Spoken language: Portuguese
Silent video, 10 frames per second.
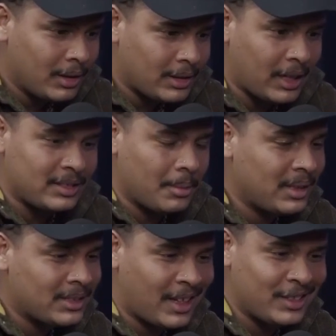trazer
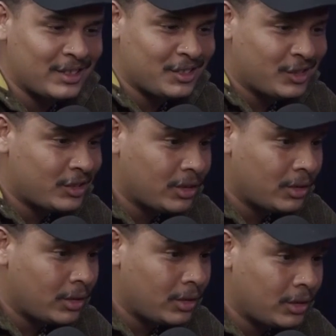mensagens
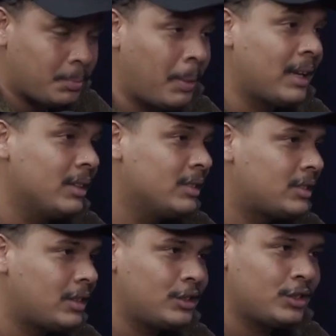de
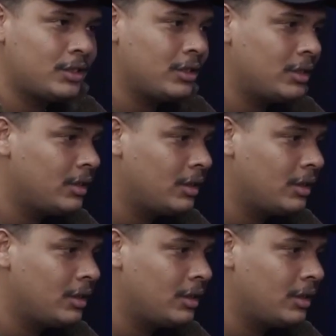esperança, de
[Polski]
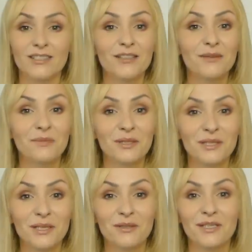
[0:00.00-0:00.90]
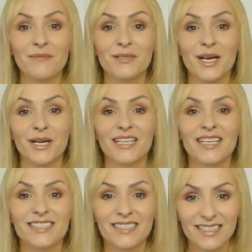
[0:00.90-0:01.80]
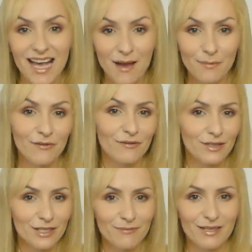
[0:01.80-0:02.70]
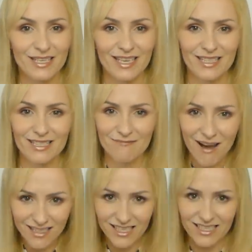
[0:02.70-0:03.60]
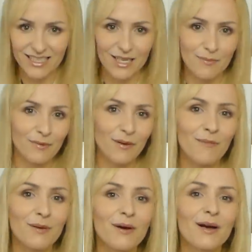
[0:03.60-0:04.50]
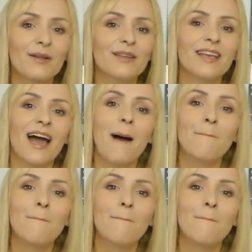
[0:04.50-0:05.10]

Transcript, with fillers: No to musicie już się przekonać sami. Widzimy się, trzymajcie się ciepło, miłego dnia,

§ §

■ **How to complete this task**
An exact transcript is required, covering the lines from the one containing "[0:02.70-0:03.60]" through the end of the listing above, inclusive, without pictures.

■ **Result of this exercise**
[0:02.70-0:03.60]
[0:03.60-0:04.50]
[0:04.50-0:05.10]

Transcript, with fillers: No to musicie już się przekonać sami. Widzimy się, trzymajcie się ciepło, miłego dnia,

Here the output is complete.